近未来。遺伝子工学の進歩で胎児の間に劣性遺伝子を排除することが出来るようになった。自然の形で生まれたヴィンセント・フリーマン(イーサン・ホーク)は、心臓が弱く30歳までしか生きられないと宣告されていた。遺伝子排除されて生まれた弟アントン(ローレン・ディーン)と比べ、自分を遺伝子的に劣った「不適正者」であると思っていたヴィンセントだが、遠泳でアントンに勝った彼は家を出る決心をする。宇宙飛行士になるため、宇宙開発を手掛ける企業・ガタカ社の就職試験を受けたヴィンセントは、「不適正者」のため、DNAブローカーにジェローム・ユージーン・モロー(ジュード・ロウ)を紹介してもらう。(映画.com より)
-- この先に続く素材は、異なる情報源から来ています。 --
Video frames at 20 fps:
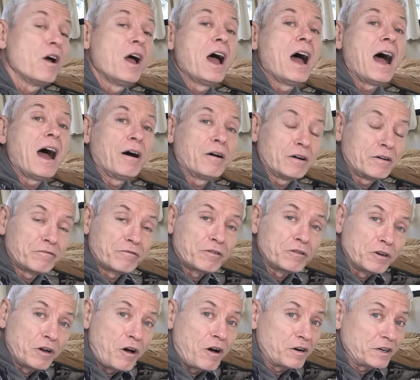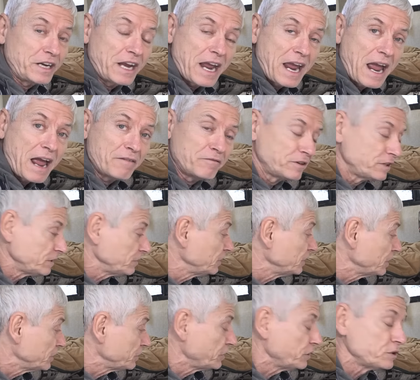However long you have it and
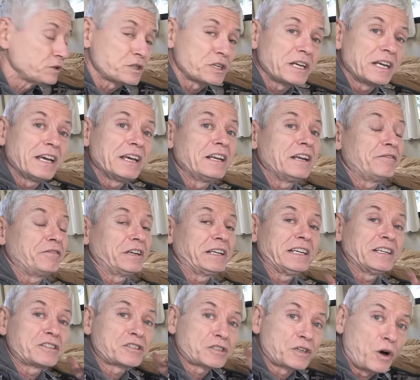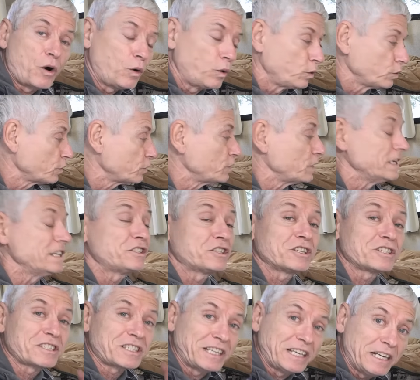you're using it, if it gets colder, it
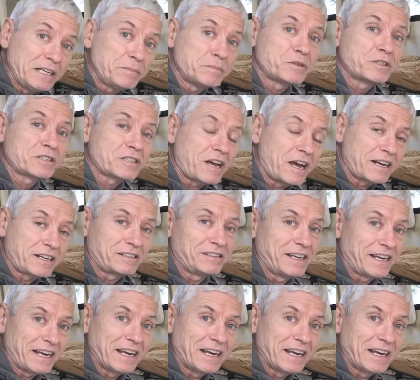just keeps cycling.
 ハラハラしたり、切ない気持ちにもなりましたが、いろいろ考えさせられる良い映画でした。自然に生まれてきた人間と遺伝子操作によってエリートに生まれてきた人間。現代の科学のことが分かっていないのですが、優秀な人間を人工的に作ることが仮に可能であっても、その人間は「優秀であって当たり前」という苦しみを背負って生き、真の幸せをもたらさないと感じました。
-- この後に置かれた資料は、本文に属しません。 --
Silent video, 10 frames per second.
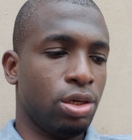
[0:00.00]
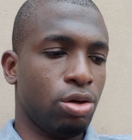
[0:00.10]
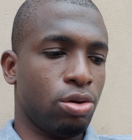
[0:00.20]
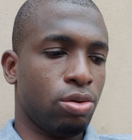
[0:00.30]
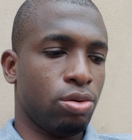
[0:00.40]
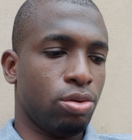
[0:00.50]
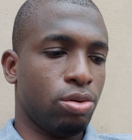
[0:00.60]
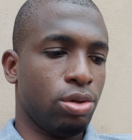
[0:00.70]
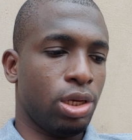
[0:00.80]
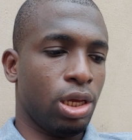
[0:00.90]
You know,
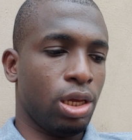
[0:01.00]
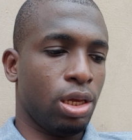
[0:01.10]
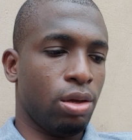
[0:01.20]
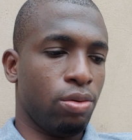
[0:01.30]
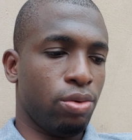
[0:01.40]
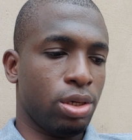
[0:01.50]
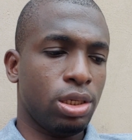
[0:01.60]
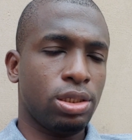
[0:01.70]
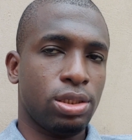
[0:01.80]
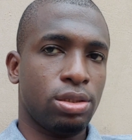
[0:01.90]
they
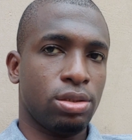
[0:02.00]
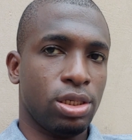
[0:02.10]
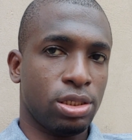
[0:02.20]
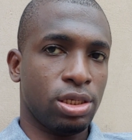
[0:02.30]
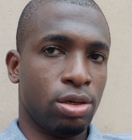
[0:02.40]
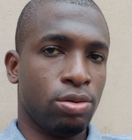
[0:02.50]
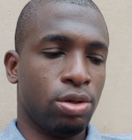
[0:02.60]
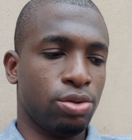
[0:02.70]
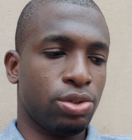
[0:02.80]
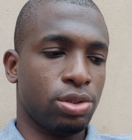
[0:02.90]
released the
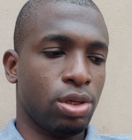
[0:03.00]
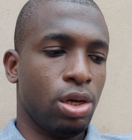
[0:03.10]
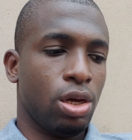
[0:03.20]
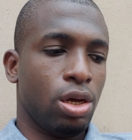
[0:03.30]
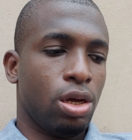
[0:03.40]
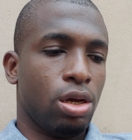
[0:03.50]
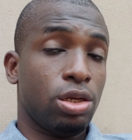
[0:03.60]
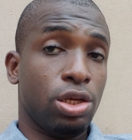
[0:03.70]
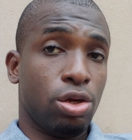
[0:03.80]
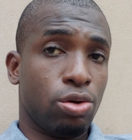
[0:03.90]
Salnotes
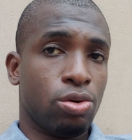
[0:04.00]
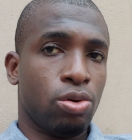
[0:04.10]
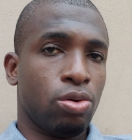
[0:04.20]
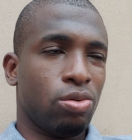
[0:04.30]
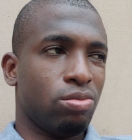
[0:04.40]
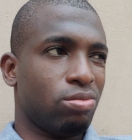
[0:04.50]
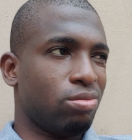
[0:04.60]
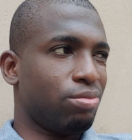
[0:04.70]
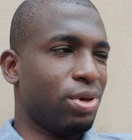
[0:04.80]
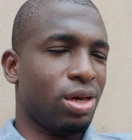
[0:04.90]
Dioko
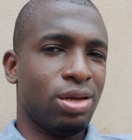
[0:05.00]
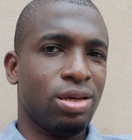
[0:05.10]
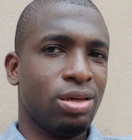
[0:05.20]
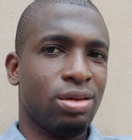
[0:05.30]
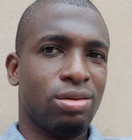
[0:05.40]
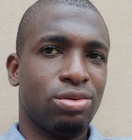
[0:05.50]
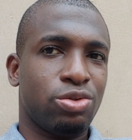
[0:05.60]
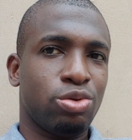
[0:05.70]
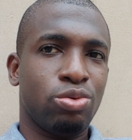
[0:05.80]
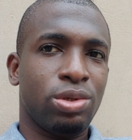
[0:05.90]
barely
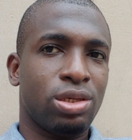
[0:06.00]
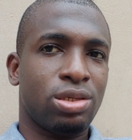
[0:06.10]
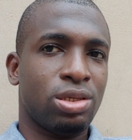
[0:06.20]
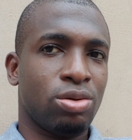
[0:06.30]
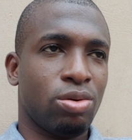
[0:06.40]
3 weeks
 「戻ることを考えないで、全部の力を出し切った」という言葉。持って生まれたハンディを克服する方法には問題があれど、自分の可能性を自分が信じて疑わず、夢を叶えるために我武者羅に努力をする姿と、彼の夢の実現を願う人々の思いに胸を打たれました。


 宇宙飛行士になるためには、頭の良さはもちろんのこと、強靭な身体・体力が必要。一点の曇りもない健康体が求められるという点で似ていると思ったことですが、パイロットの航空身体検査も厳しいし、CAも結構厳しいのです。地上で働く人の身体検査とは違います。(
裸眼またはコンタクトレンズ矯正視力が両眼とも1.0以上。航空機乗務に際し必要な体力を有し、呼吸器・循環器・耳鼻咽喉・眼球・腰椎等に支障がないこと。) 昔は矯正視力1.0以上だけでなく、裸眼で0.1以上も必要条件だったので、視力が悪い人は無理でした。身長は160cm以下は周囲にほとんどいませんでした。物入れに手が届きにくいと腰痛になるからです。それから脊椎側弯症、耳・鼻、心電図、これらもなかなか克服できない。職業病は腰痛と航空性中耳炎で、なりやすいとみなされる人は落とされるので、同期の中には鼻中隔湾曲症の治療のために「鼻の骨を削って合格した」という人も意外なほどいました。(3人に1人くらいは鼻の骨が曲がっていると聞いたことがあります。) 私ならそこまでやったかどうか。きっと怖くて諦めたと思います。 そんな同期の昔のことを思い出しながら、ヴィンセントのそれ以上の「不可能を可能にする」という夢への執着と努力を凄いと感じたのです。